Task material
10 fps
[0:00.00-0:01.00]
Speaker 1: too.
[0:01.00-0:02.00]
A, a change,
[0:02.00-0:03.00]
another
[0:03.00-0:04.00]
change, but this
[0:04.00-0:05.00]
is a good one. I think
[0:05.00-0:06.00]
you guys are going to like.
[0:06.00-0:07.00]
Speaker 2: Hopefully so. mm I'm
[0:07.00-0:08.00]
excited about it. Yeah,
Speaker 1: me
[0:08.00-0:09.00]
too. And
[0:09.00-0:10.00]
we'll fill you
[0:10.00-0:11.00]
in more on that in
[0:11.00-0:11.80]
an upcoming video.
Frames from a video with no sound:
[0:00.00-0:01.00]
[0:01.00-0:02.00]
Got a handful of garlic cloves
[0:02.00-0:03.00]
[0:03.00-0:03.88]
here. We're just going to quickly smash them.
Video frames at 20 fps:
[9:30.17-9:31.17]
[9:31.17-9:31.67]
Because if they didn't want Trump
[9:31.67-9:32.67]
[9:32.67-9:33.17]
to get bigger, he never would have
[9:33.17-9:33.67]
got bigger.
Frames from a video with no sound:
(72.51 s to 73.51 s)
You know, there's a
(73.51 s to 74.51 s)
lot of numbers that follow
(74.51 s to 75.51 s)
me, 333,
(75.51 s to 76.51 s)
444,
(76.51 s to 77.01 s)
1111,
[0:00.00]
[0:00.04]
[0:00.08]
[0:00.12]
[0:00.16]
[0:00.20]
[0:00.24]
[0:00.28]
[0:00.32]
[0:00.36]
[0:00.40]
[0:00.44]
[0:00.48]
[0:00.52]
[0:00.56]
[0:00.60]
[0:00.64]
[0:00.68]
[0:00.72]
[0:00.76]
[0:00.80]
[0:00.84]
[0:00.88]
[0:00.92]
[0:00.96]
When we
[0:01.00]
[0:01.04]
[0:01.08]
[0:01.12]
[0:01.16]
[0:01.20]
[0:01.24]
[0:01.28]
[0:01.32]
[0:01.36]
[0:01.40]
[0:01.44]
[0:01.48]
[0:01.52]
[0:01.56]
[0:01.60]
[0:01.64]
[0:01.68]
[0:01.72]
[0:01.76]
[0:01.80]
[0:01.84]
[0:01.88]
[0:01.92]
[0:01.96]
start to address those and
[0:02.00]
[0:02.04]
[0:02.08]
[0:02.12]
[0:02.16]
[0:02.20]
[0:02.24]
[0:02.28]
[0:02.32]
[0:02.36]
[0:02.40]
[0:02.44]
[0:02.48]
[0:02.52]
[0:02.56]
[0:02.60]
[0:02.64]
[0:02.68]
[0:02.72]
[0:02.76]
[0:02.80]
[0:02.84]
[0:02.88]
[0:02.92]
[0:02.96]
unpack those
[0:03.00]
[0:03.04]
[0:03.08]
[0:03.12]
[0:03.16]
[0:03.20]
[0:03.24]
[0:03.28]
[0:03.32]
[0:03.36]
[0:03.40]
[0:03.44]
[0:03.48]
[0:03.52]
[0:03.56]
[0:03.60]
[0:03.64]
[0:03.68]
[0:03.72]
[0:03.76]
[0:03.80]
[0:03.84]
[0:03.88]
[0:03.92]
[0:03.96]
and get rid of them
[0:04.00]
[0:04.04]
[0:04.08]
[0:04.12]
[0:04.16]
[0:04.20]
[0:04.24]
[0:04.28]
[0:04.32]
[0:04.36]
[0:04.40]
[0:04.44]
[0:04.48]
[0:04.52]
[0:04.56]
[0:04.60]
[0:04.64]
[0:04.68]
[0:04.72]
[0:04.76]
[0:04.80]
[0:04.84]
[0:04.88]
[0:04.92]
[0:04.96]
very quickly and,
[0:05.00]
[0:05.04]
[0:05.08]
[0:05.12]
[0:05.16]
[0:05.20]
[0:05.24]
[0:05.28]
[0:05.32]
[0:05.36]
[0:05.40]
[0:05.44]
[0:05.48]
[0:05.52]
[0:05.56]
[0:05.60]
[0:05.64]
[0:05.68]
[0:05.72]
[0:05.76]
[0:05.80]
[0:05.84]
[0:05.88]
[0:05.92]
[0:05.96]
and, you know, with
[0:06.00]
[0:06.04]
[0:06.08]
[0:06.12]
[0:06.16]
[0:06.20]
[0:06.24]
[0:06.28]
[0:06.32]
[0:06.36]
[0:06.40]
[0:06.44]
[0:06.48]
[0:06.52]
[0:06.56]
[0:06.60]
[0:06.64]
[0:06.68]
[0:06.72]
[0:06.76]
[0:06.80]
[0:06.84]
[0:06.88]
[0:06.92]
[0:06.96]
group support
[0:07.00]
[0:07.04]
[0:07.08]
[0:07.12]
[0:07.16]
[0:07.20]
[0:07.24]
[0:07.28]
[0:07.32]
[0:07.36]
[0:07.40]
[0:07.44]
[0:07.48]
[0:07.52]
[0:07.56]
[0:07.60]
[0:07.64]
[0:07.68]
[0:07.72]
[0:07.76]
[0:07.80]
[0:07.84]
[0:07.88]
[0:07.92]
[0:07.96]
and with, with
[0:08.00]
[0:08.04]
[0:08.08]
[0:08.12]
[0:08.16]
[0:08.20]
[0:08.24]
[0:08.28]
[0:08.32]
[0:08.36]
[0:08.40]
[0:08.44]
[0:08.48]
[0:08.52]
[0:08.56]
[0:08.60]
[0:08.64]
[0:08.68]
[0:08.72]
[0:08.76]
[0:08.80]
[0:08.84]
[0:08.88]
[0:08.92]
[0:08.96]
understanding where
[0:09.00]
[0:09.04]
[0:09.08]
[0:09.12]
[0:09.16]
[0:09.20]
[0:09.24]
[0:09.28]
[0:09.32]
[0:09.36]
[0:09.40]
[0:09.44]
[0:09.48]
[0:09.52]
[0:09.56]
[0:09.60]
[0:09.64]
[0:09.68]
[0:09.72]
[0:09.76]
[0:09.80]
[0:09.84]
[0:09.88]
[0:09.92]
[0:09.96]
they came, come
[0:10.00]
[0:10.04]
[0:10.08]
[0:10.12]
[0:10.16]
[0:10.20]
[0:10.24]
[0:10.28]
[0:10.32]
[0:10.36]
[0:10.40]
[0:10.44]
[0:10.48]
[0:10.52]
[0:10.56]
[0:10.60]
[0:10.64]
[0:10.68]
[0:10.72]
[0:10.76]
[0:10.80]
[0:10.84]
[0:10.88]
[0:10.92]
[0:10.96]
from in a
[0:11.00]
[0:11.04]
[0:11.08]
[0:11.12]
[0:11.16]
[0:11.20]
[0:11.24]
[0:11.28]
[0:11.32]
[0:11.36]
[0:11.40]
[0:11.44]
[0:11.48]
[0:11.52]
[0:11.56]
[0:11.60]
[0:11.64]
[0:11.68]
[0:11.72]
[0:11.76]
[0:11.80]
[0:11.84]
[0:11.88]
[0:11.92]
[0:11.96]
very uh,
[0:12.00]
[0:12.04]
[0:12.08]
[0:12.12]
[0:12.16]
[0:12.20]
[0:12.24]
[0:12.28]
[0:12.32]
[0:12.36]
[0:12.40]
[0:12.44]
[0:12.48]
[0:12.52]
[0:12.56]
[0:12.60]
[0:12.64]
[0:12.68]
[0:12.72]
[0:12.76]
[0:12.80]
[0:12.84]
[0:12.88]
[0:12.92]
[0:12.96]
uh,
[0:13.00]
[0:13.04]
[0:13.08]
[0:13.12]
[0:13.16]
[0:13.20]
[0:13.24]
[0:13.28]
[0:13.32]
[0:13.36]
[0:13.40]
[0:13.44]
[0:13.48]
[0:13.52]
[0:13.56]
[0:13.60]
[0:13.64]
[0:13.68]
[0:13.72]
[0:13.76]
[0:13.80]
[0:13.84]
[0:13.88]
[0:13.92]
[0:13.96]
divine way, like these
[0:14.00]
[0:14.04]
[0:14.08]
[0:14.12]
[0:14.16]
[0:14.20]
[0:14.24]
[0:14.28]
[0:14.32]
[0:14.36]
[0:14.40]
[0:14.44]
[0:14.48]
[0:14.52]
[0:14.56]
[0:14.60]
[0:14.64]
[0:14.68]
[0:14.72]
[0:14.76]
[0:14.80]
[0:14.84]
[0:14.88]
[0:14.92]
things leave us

To do
Please print exactly what appears from the first line of the data through the line with "[9:31.67-9:32.67]", including both of those lines and nothing past them.

Finished task
10 fps
[0:00.00-0:01.00]
Speaker 1: too.
[0:01.00-0:02.00]
A, a change,
[0:02.00-0:03.00]
another
[0:03.00-0:04.00]
change, but this
[0:04.00-0:05.00]
is a good one. I think
[0:05.00-0:06.00]
you guys are going to like.
[0:06.00-0:07.00]
Speaker 2: Hopefully so. mm I'm
[0:07.00-0:08.00]
excited about it. Yeah,
Speaker 1: me
[0:08.00-0:09.00]
too. And
[0:09.00-0:10.00]
we'll fill you
[0:10.00-0:11.00]
in more on that in
[0:11.00-0:11.80]
an upcoming video.
Frames from a video with no sound:
[0:00.00-0:01.00]
[0:01.00-0:02.00]
Got a handful of garlic cloves
[0:02.00-0:03.00]
[0:03.00-0:03.88]
here. We're just going to quickly smash them.
Video frames at 20 fps:
[9:30.17-9:31.17]
[9:31.17-9:31.67]
Because if they didn't want Trump
[9:31.67-9:32.67]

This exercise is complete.